What this task involves ::
Pictures stay out of the copy. Transcribe exactly, and only, the line with "[0:37.75-0:37.95]" through the last line of the entries below.

Stored data entries
=== Begin Enclosure ===
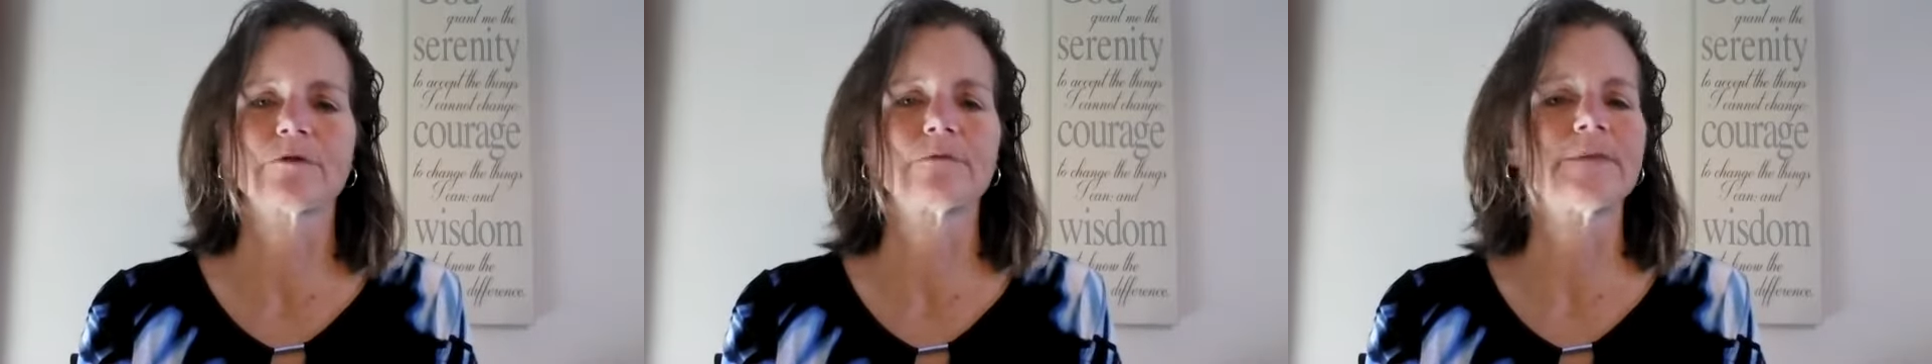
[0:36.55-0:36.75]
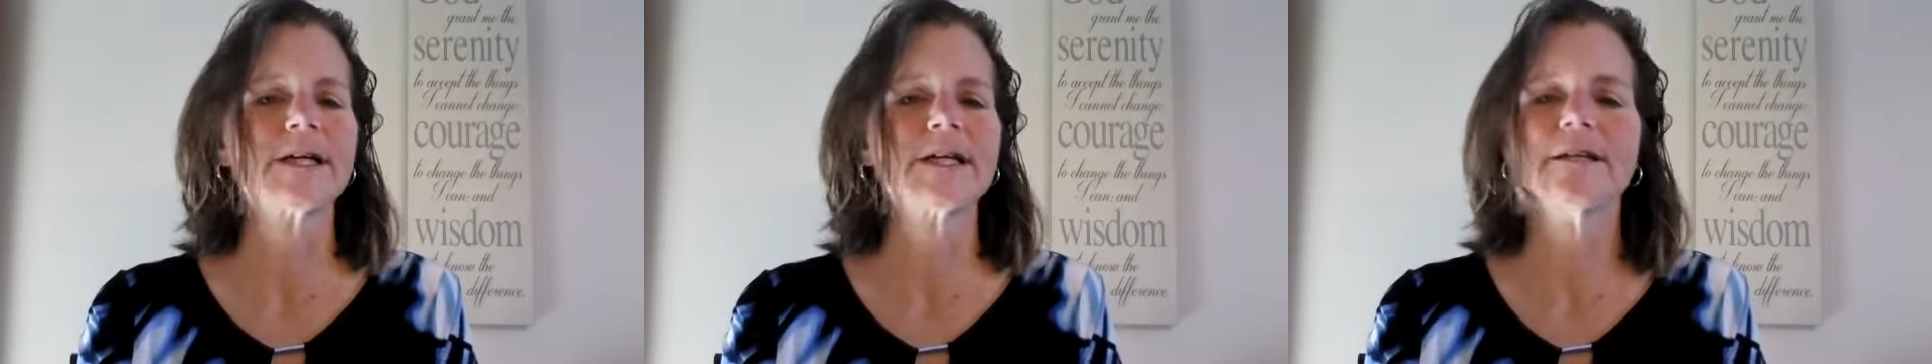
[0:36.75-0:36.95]

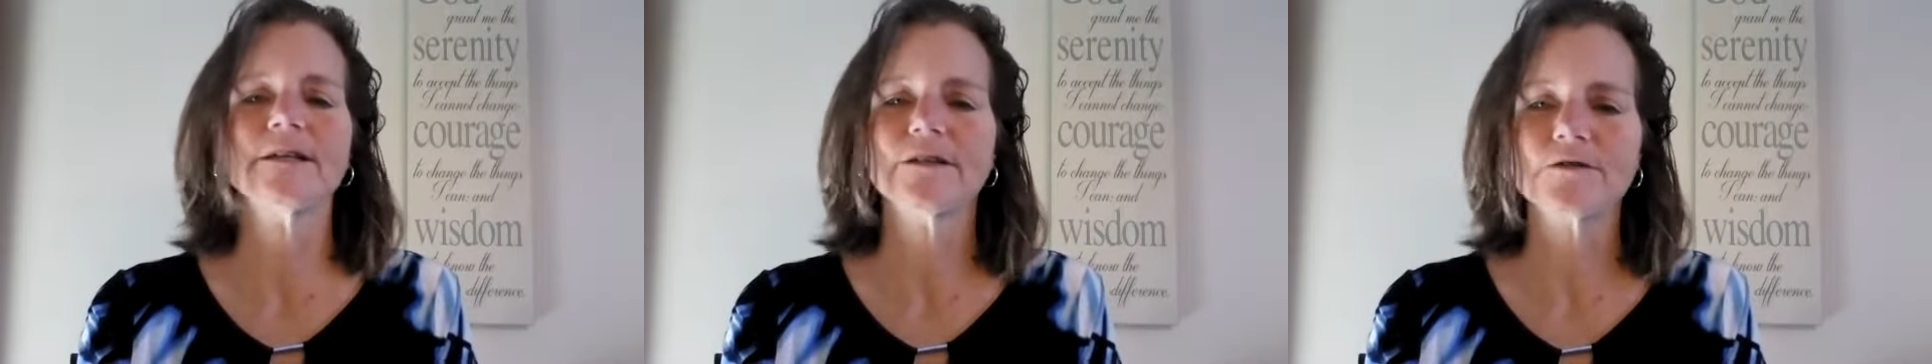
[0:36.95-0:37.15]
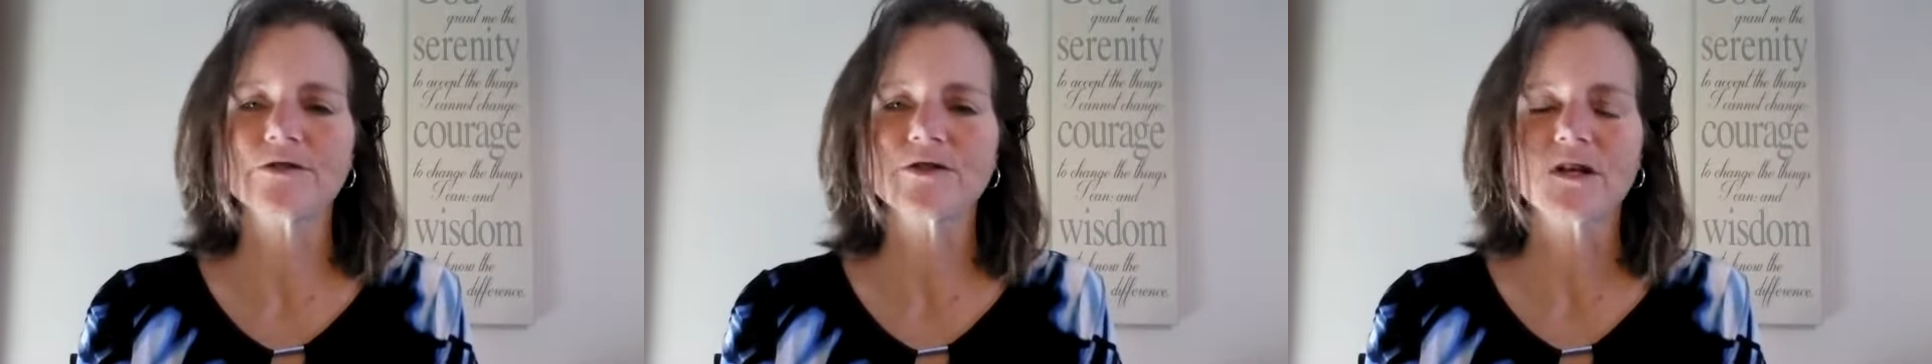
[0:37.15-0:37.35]
Many
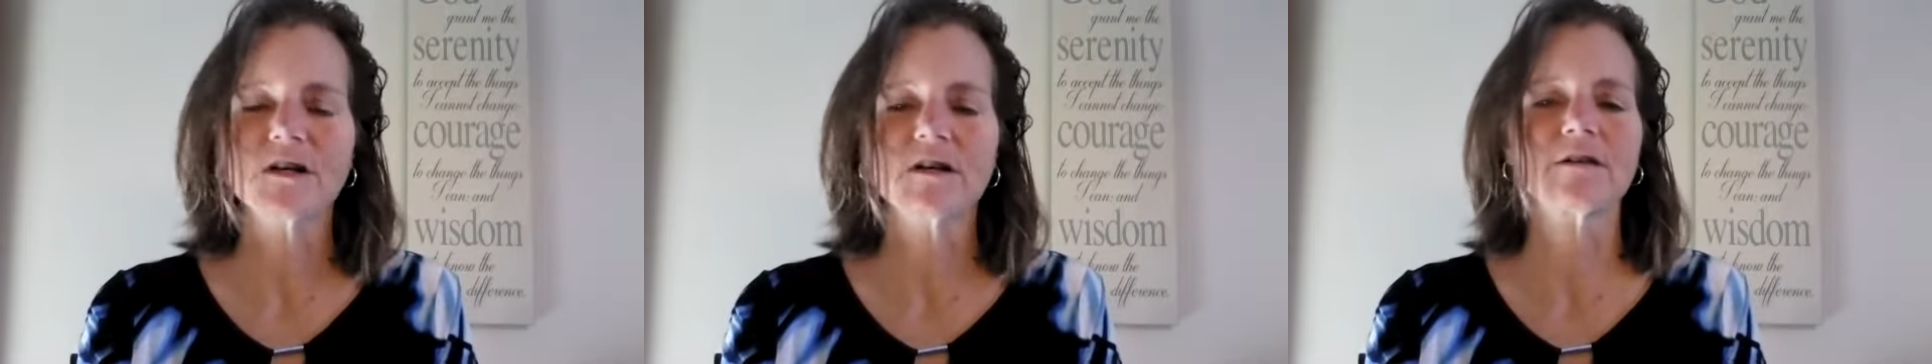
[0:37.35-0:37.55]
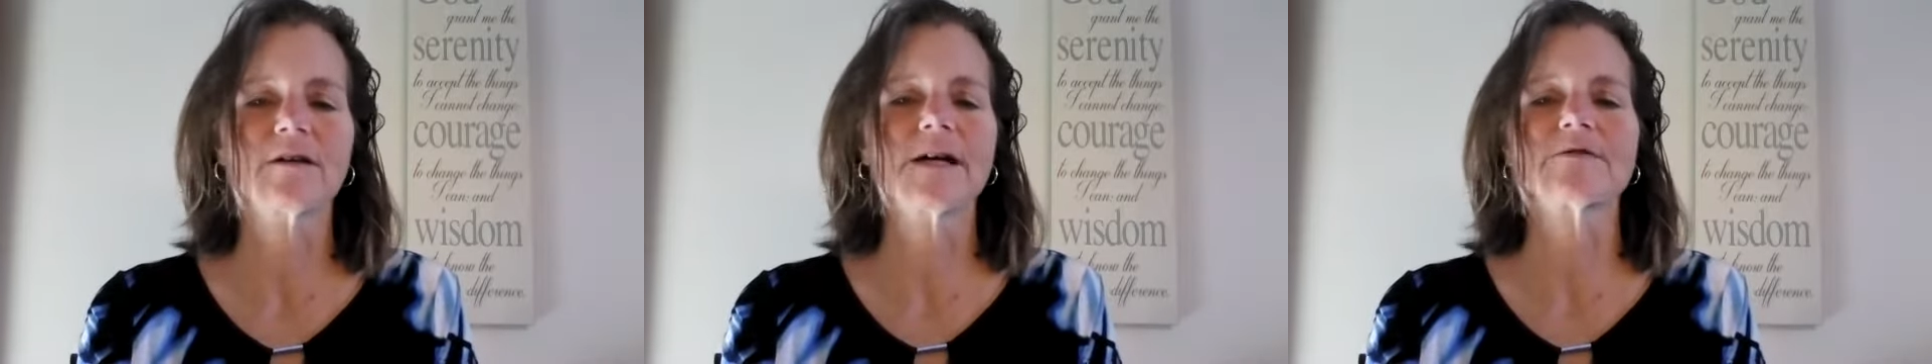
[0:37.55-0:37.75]
years
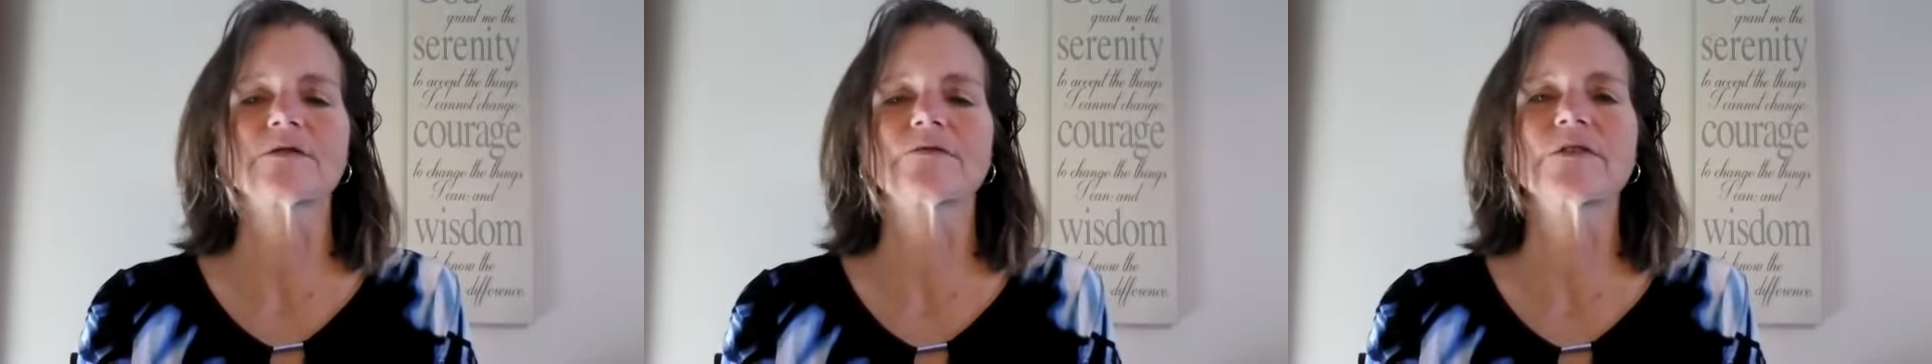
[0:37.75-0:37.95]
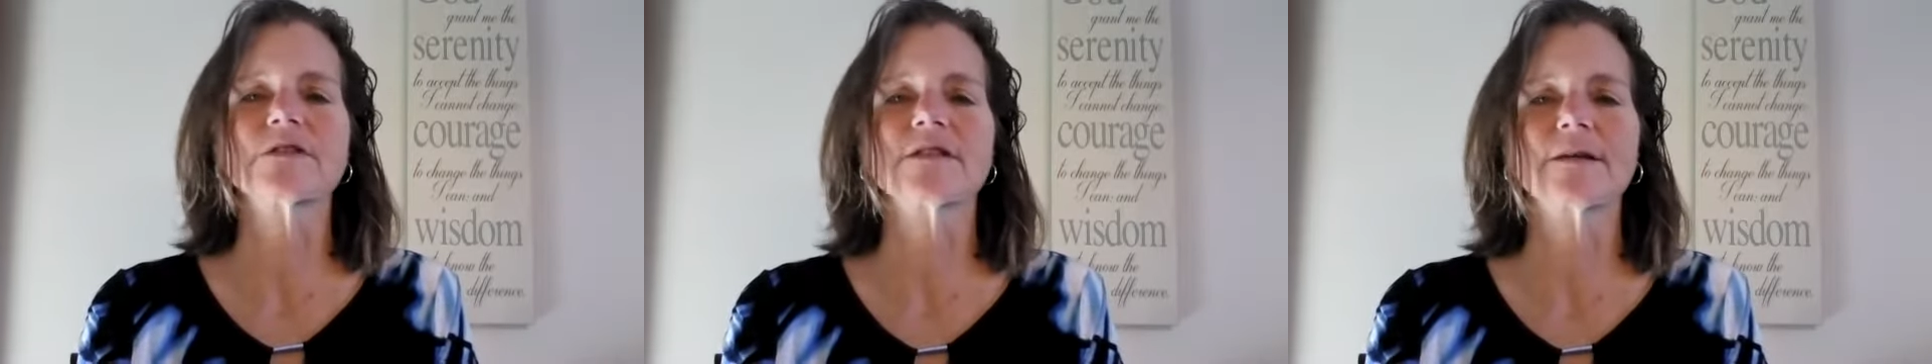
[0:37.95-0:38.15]
ago, I was
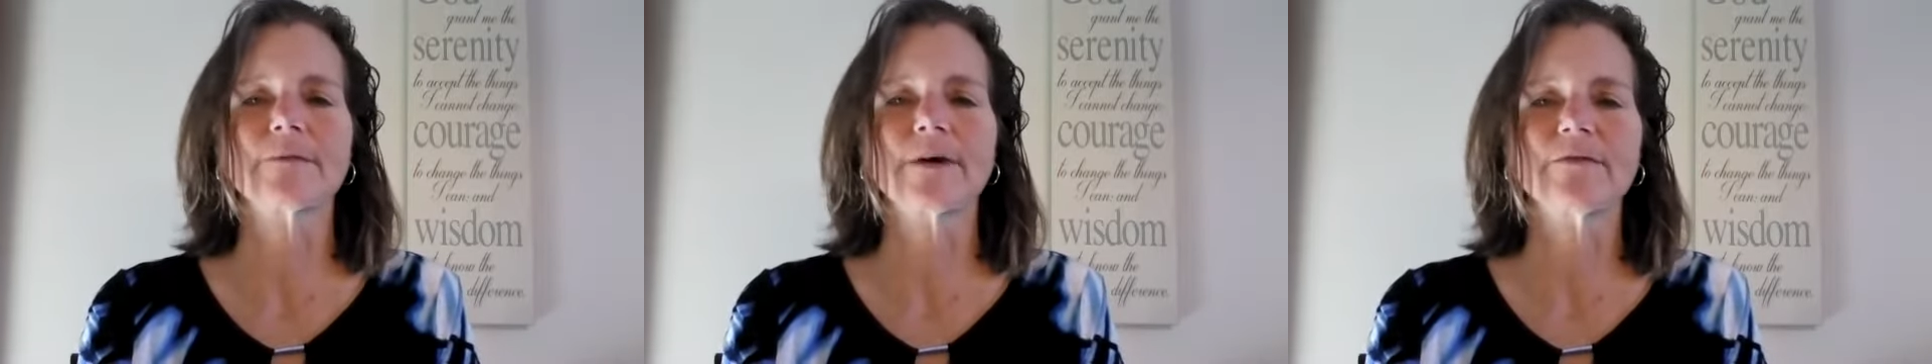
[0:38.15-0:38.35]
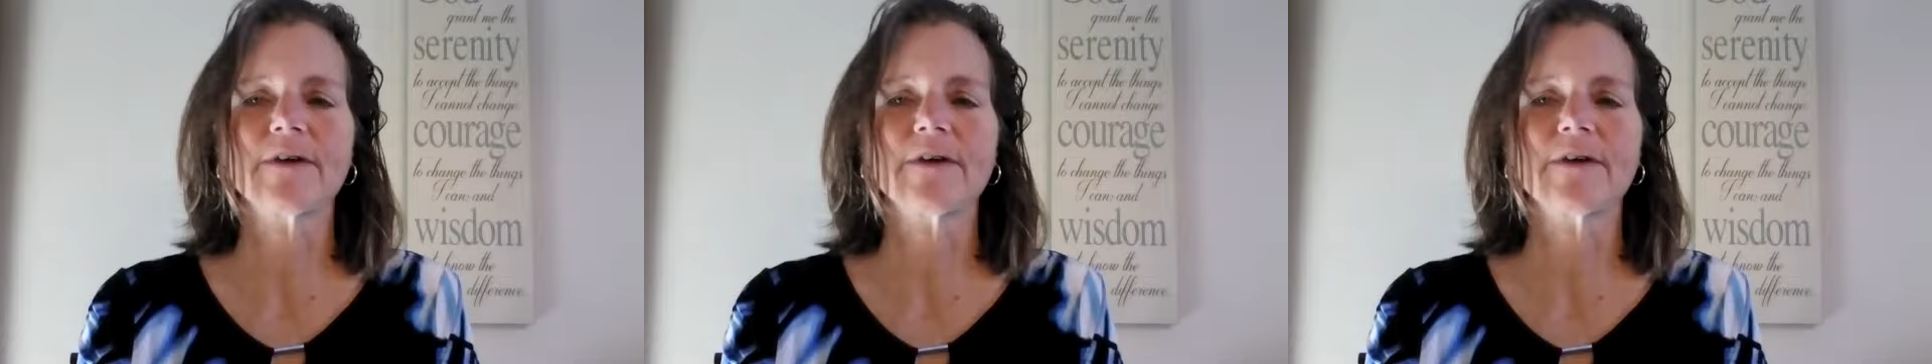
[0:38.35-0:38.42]
visiting my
=== End Enclosure ===
Response to this exercise ::
[0:37.75-0:37.95]
[0:37.95-0:38.15]
ago, I was
[0:38.15-0:38.35]
[0:38.35-0:38.42]
visiting my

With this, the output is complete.